None of this is new. Faith in popular wisdom and distrust and suspicion of experts goes back to the Industrial Revolution, maybe earlier. See: Luddites. The common man disdained science, specialized expertise, and lauded the wisdom of ordinary people and popular sages. And with that growing distrust of our leaders came promises of simple, quick solutions to new complex issues from charlatans. That has been the alt-logic of populist truth across the western world for at least the past three hundred years. Our latest sage-of-the-simple is Donald Trump. Reducing issues to black and white and then choosing one is much simpler than seeing five hundred shades of grey and picking the best dozen.
In case I have lost you in this meandering essay, I am saying that Democracy leans to simple, common sense consensus.
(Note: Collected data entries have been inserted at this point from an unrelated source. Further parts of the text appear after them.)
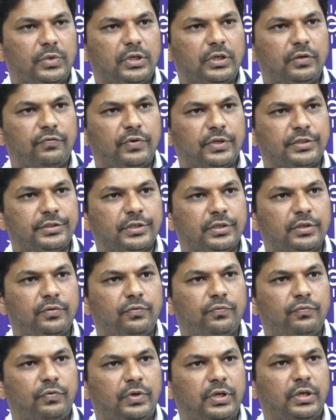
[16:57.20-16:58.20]

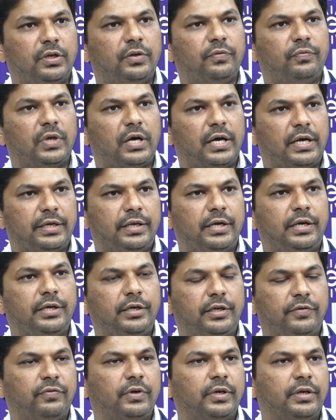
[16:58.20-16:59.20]
infection where the higher
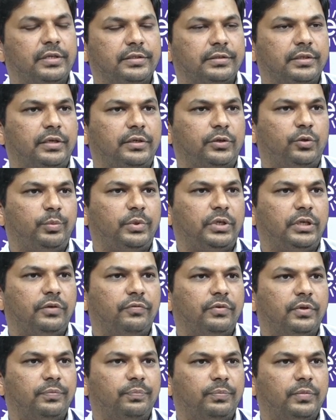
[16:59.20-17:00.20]
antifungals are to be
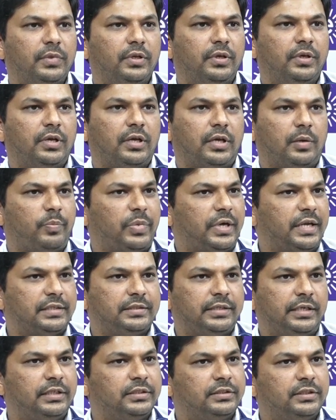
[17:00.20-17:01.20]
given.
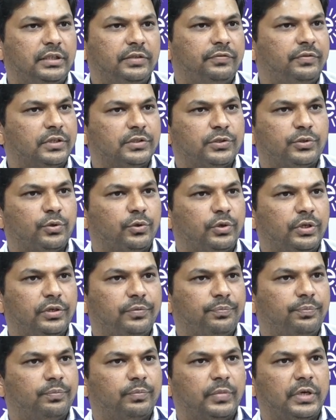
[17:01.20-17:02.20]
Parasite is a different
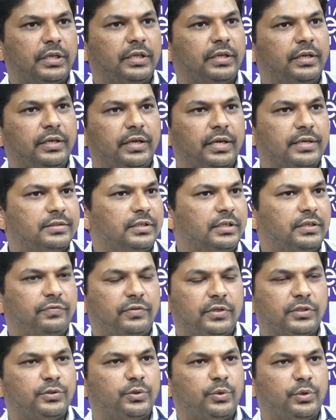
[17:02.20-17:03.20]
story, malaria is a
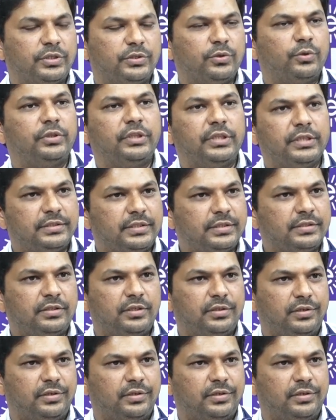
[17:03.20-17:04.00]
different story. So this is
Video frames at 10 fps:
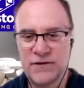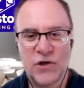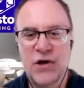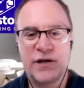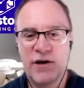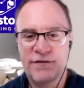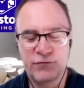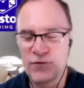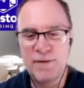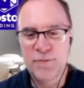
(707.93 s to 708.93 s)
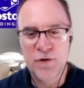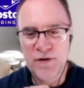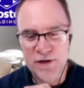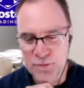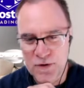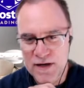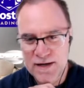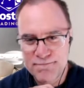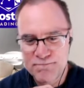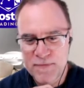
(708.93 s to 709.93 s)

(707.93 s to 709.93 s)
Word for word: turning off, rebooting your brain.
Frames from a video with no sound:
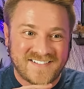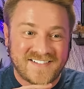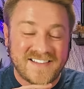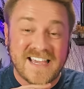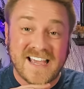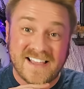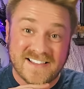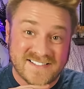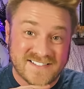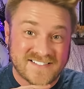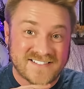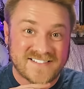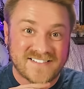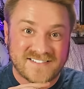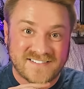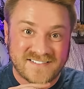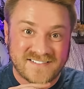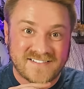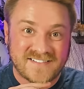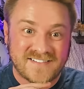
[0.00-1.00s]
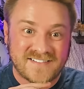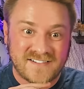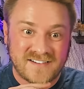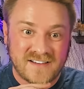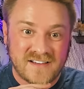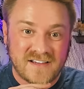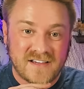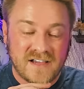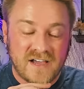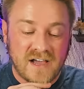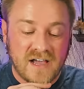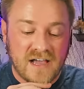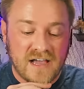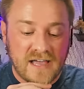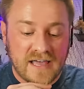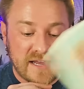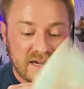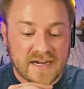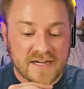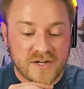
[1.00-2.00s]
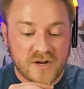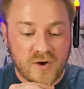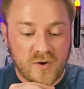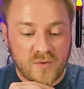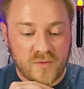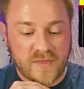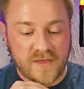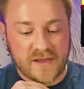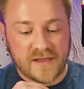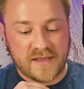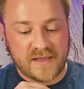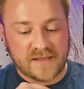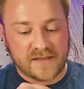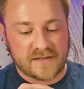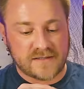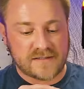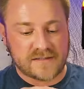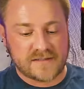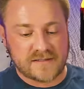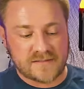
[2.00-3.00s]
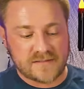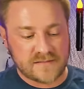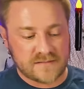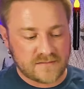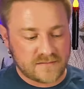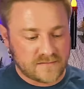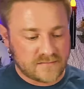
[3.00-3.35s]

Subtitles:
Yes. And I know that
NOT truth. It does NOT read or analyze facts or seek truth. That is too much work for Joe and friends. Too complicated for folks like me, the great unwashed. Donald Trump is the perfect manifestation of that simple-mindedness. He does not read either. Nor listen.
To me, even understanding and maybe doing something won’t be enough. Why? Because we still rely on Capitalism and it, too, is inherently flawed. It grows til it is out of control. It kills everything in it’s path in the name of profit. It has created the current moral failure of our economic system: It threatens the planet.
Remember: the story of modern democracy is also the conjoined twins story with modern capitalism. The more we are divided by gross and growing inequality, the harder it becomes to find the common moral ground on which our politics and economy depends.
Democratic politics is still, of course, the politics of nation states. And yet, all the biggest challenges of our time are transnational: war, mass migration, growing inequality, the onset of ecological obliteration. The politics of the nation state are almost irrelevant to tackling such global challenges. Can you imagine the significance of Canadian or BC politics in such a looming and dire situation? Or even OUR national economy?
“So, Dave, what are you saying?”
Glibly put: We founded our modern society on fundamentally wrong principles. Fukuyama was wrong! So, if you are not prepared to get vastly more popular and celebrated than Kim Kardashian or Donald Trump and step up and out in front and lead the world to a better place with something radically different, then you might want to get out. I might even suggest that you GET OUT NOW!